AVAILABLE DATA:
..............................
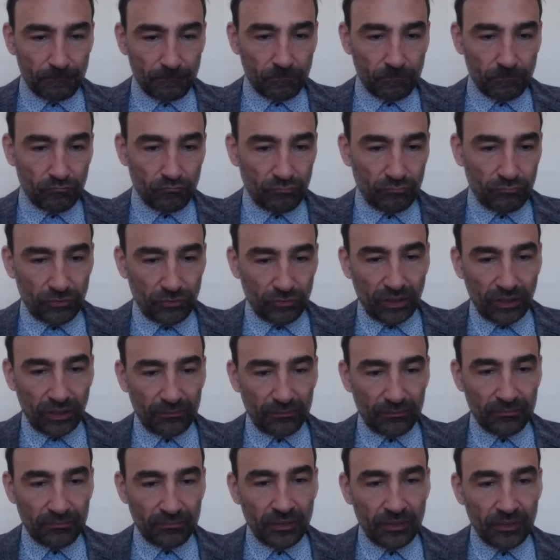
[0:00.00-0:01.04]
Okay.
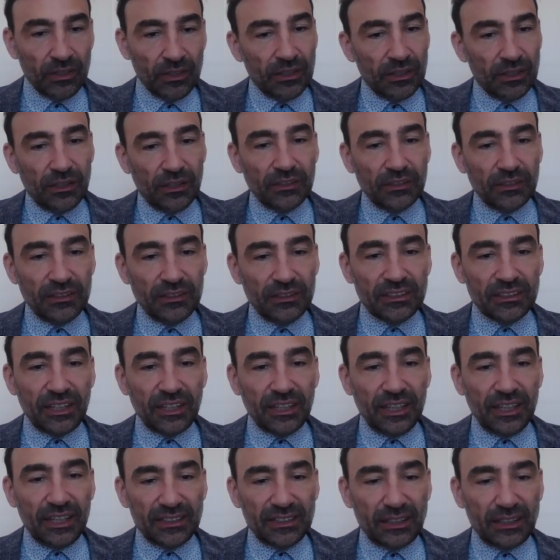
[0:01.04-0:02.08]
In this case,
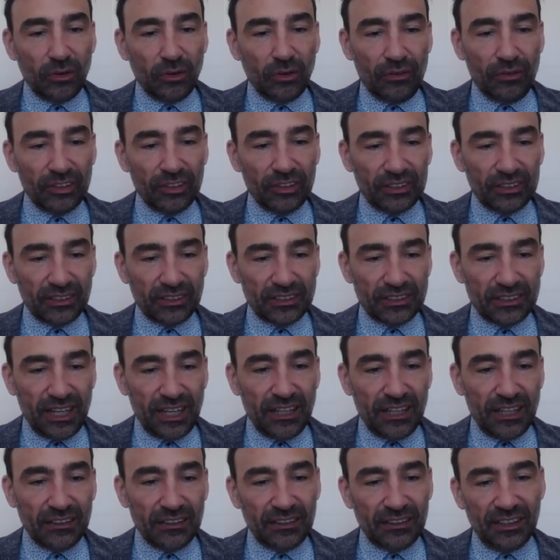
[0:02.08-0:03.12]
however, the result
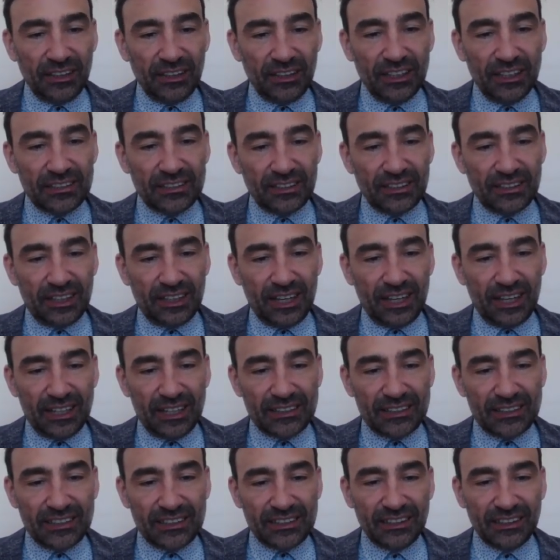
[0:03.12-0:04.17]
is a
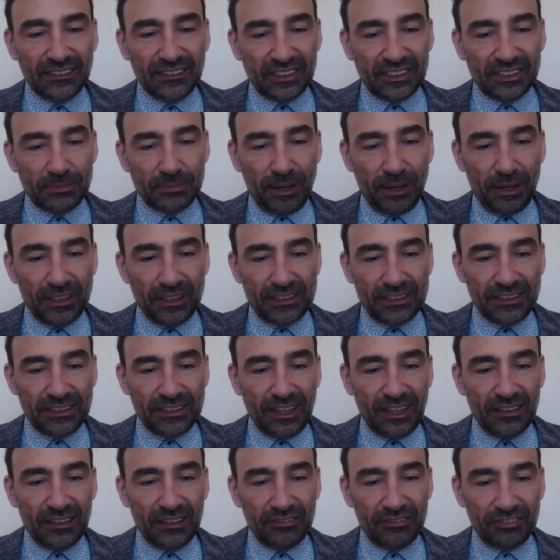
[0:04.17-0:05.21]
series by itself,
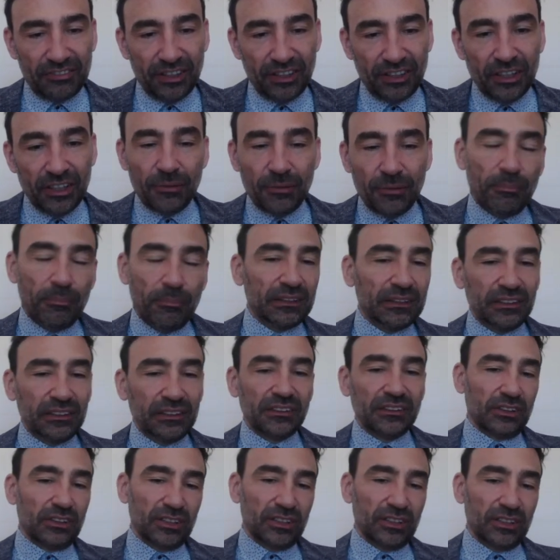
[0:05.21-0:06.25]
but in the
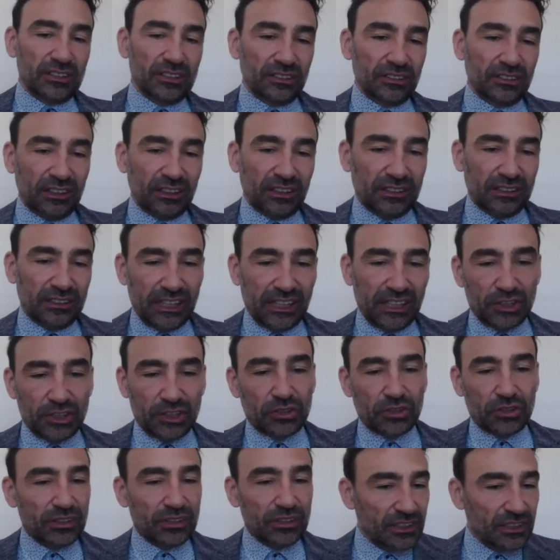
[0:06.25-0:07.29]
horizontal direction. So in this
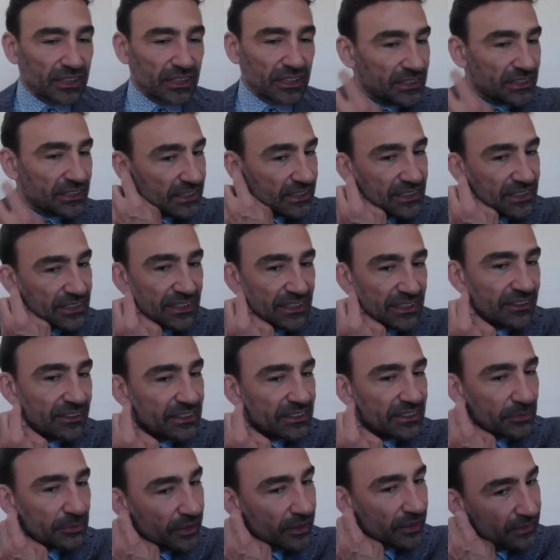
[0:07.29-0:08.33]
case, it's a series
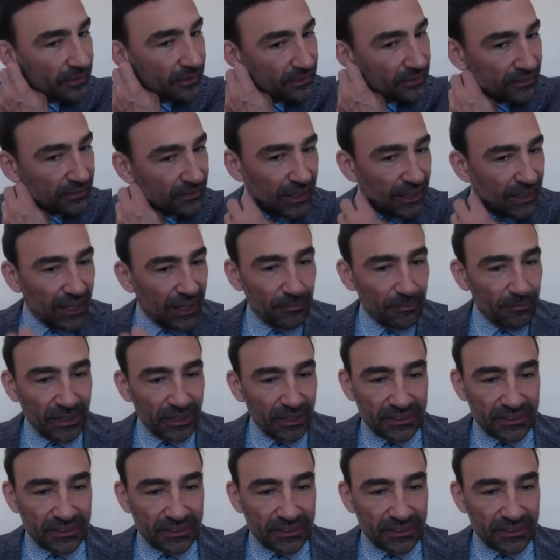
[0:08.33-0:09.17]
with 3 elements.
..............................
An exact reproduction of every record above is required, with no pictures included.

RESULT BELOW:
[0:00.00-0:01.04]
Okay.
[0:01.04-0:02.08]
In this case,
[0:02.08-0:03.12]
however, the result
[0:03.12-0:04.17]
is a
[0:04.17-0:05.21]
series by itself,
[0:05.21-0:06.25]
but in the
[0:06.25-0:07.29]
horizontal direction. So in this
[0:07.29-0:08.33]
case, it's a series
[0:08.33-0:09.17]
with 3 elements.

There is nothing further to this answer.